How To Create a Logging Strategy

By

Logs contain critical data needed to detect threats, but not all logs are relevant when it comes to a strong detection and response strategy. A strong logging strategy can help you monitor your environment, identify threats faster, and help you determine where you can get the most value from your data. 

However, there is no single one-size-fits-all solution. A security operations center is often at the nexus of log collection since it needs to pull from so many different sources. It is easy to get buried in log data, so it is extremely important to take a concrete, requirements-based, value-driven approach to collection, use, and retention.

Strategizing Logs for Security Monitoring

There are a few reasons organizations need to develop a logging strategy. One driver may be a compliance requirement that requires a SIEM to store specific log types. If that requirement drives the logging strategy versus what the organization actually needs for comprehensive security monitoring, it may be implemented improperly and/or inefficiently. Another reason may include tuning a SIEM that is ingesting too many log sources and is sending false positives, causing alert fatigue for the security team and driving up data storage costs unnecessarily. When a SIEM is launched without a logging strategy in place, these types of costs and security risks increase.

So where is the starting point when building a logging strategy? First. decide how to go about collecting logs.

Log collection methods are executed in one of two ways:

  • Volume Logging – Input focused: Log all the sources, and let the analysts sort it out.
  • Selective Logging – Output focused: Pick and choose what logs you want, and how you want them, and hope you didn’t forget anything.

We can create the optimal solution by taking a hybrid approach and incorporating both methods.

First, start with volume logging and implement a human-led process of constant tuning and pruning. It will take more ongoing maintenance, but you will have more data you might not know you need, without having to pay for the storage/license of logging everything. With human processes and procedures, your logging strategy will be cheaper and more effective than relying on a tool or a blanket strategy every time.

When looking at tuning and pruning, one of the best approaches is to start with removing the most frequent events that you will see, as they are the least likely to have any significant security value. Focusing on outliers allows attention to the types of logs that will have the most security value, as well as being much more cost effective in terms of logging and storage.

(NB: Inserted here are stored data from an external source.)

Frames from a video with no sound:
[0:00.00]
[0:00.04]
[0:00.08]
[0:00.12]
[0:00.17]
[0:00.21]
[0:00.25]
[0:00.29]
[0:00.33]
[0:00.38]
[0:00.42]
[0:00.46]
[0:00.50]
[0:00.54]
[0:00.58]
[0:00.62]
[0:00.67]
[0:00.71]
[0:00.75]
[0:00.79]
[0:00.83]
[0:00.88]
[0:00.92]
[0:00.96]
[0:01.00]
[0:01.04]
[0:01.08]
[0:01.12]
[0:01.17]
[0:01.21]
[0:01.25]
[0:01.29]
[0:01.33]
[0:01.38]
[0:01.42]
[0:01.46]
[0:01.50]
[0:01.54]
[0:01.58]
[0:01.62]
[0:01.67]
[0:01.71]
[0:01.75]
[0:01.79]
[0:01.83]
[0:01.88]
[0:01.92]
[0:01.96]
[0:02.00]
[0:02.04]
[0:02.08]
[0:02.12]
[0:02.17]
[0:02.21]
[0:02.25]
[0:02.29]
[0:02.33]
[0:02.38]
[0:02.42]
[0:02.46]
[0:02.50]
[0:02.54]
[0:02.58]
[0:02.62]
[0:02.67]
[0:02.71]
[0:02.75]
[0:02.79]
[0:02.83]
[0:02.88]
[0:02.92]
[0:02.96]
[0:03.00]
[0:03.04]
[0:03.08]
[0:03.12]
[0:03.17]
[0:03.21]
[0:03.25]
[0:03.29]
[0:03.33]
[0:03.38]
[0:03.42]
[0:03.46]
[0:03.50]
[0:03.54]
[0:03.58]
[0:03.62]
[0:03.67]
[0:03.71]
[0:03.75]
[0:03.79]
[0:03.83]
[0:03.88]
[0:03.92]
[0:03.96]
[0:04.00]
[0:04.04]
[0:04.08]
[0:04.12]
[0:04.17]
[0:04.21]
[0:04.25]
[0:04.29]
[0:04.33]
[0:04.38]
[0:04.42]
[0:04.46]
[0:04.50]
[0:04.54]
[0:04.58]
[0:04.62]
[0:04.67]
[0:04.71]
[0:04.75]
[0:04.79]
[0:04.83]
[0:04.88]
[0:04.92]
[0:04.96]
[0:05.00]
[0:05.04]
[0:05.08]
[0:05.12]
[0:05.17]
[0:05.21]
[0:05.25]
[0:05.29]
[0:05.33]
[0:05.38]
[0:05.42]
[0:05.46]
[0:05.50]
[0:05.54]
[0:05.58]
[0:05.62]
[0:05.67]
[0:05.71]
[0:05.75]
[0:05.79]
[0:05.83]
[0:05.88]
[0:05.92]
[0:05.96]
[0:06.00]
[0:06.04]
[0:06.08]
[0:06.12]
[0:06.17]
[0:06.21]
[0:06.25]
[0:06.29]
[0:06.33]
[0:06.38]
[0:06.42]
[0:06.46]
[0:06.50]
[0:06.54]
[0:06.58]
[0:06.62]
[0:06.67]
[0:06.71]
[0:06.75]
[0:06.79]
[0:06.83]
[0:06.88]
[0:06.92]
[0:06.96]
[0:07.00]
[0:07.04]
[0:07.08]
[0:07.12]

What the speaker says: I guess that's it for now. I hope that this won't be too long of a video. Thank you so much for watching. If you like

One other factor you should consider is the purpose behind the logging. This will vary greatly depending on who will be using the logs and for what tasks they will need them. Typically these will come down to three implementations.

Security Alerts Only

  • With this approach, you only log events and data fields that are directly used for generating security alerts. Short, sweet, and to the point, this option will give you the smallest overall volume if your organization has concerns about storage or licenses if you use a premium SIEM.

Security Relevant Logs

  • These would be all of the data you need for alerts, as well as any data that would be useful for a security investigation. Not all data can be used to generate alerts, but can still provide immense value for threat hunting and incident response scenarios.

All Operational Logs

  • This is common when the security team and the network operations team is working off of the same data, in the same tool. For simplicity’s sake, all logs relevant to both security and network operations are logged into the platform of choice, and the respective teams parse through what is relevant to them. This is handy for larger organizations with their own internal SOC and NOC teams, but does ingest a much larger volume of data.

What Logs Should You Collect?

Relevant logs come from all types of sources, and it’s always worth considering using industry standard frameworks like NIST SP800-92[1] or MITRE ATT&CK to help build your logging strategy that works for your organization. Compliance is a great starting point for log collection, but not the goal. Prioritizing the logs you collect will take your SIEM to its fullest potential, giving you the right amount of visibility you need for security operations.

When looking at what logs to prioritize for detection, one of the more common methods is to see what technologies and data sources will provide the best coverage of techniques found in the MITRE ATT&CK Framework. While you should always look for more than simply checking a tactic or technique off of a list, it is still a great starting place when developing your strategy. We can leverage this method by taking a CSV of the MITRE ATT&CK framework and performing some statistical analysis on a few of the newer data points they have added: Data Sources, and Data Objects. These new data points allow us to see what we need to log in order to detect the documented techniques and sub-techniques within the framework. Here are a few interesting statistics from the research:

Here are a few interesting statistics from my analysis of the MITRE ATT&CK Data Sources and Data Objects:

  • As of writing this, MITRE has 552 techniques and sub-techniques, 80 of which by MITRE’s terms, “… will take place outside the visibility of the target organization, making detection of this behavior difficult.”[2]
  • It defines 32 different data sources, and 99 data objects used for detection.
  • 125 techniques and sub-techniques apply only to Windows Operating systems, 16 to MacOS, and 9 to Linux. All others either overlap operating systems or apply to a specific application or tool.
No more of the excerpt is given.